(ENTRIES PROVIDED)
----

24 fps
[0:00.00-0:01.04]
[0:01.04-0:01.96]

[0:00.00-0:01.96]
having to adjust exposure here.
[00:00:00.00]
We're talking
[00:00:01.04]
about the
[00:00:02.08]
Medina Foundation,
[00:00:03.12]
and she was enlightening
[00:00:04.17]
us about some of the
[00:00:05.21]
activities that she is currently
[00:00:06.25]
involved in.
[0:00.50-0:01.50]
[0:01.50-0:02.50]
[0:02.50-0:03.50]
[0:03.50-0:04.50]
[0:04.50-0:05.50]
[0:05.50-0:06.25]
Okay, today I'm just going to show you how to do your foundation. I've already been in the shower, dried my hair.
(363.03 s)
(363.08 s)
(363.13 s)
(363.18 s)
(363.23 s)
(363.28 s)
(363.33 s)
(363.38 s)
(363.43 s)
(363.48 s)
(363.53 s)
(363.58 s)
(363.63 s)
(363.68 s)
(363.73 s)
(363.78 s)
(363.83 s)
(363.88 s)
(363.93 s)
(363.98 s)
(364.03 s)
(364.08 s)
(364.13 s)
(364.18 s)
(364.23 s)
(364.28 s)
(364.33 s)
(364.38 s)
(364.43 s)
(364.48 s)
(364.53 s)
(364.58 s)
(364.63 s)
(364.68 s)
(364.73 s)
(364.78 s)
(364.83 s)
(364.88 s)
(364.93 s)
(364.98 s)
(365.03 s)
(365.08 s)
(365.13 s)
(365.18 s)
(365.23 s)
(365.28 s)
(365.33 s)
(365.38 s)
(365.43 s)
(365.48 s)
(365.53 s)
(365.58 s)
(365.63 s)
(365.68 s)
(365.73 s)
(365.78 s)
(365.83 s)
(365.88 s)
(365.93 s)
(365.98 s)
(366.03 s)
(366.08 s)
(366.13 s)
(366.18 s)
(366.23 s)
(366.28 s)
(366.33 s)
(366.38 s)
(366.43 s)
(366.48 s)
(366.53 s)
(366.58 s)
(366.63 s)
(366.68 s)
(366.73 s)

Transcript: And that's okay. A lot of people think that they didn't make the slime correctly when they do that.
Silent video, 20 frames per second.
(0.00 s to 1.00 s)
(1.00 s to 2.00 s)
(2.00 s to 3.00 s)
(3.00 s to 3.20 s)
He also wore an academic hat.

----

Once more, write out all of the entries above exactly.

24 fps
[0:00.00-0:01.04]
[0:01.04-0:01.96]

[0:00.00-0:01.96]
having to adjust exposure here.
[00:00:00.00]
We're talking
[00:00:01.04]
about the
[00:00:02.08]
Medina Foundation,
[00:00:03.12]
and she was enlightening
[00:00:04.17]
us about some of the
[00:00:05.21]
activities that she is currently
[00:00:06.25]
involved in.
[0:00.50-0:01.50]
[0:01.50-0:02.50]
[0:02.50-0:03.50]
[0:03.50-0:04.50]
[0:04.50-0:05.50]
[0:05.50-0:06.25]
Okay, today I'm just going to show you how to do your foundation. I've already been in the shower, dried my hair.
(363.03 s)
(363.08 s)
(363.13 s)
(363.18 s)
(363.23 s)
(363.28 s)
(363.33 s)
(363.38 s)
(363.43 s)
(363.48 s)
(363.53 s)
(363.58 s)
(363.63 s)
(363.68 s)
(363.73 s)
(363.78 s)
(363.83 s)
(363.88 s)
(363.93 s)
(363.98 s)
(364.03 s)
(364.08 s)
(364.13 s)
(364.18 s)
(364.23 s)
(364.28 s)
(364.33 s)
(364.38 s)
(364.43 s)
(364.48 s)
(364.53 s)
(364.58 s)
(364.63 s)
(364.68 s)
(364.73 s)
(364.78 s)
(364.83 s)
(364.88 s)
(364.93 s)
(364.98 s)
(365.03 s)
(365.08 s)
(365.13 s)
(365.18 s)
(365.23 s)
(365.28 s)
(365.33 s)
(365.38 s)
(365.43 s)
(365.48 s)
(365.53 s)
(365.58 s)
(365.63 s)
(365.68 s)
(365.73 s)
(365.78 s)
(365.83 s)
(365.88 s)
(365.93 s)
(365.98 s)
(366.03 s)
(366.08 s)
(366.13 s)
(366.18 s)
(366.23 s)
(366.28 s)
(366.33 s)
(366.38 s)
(366.43 s)
(366.48 s)
(366.53 s)
(366.58 s)
(366.63 s)
(366.68 s)
(366.73 s)

Transcript: And that's okay. A lot of people think that they didn't make the slime correctly when they do that.
Silent video, 20 frames per second.
(0.00 s to 1.00 s)
(1.00 s to 2.00 s)
(2.00 s to 3.00 s)
(3.00 s to 3.20 s)
He also wore an academic hat.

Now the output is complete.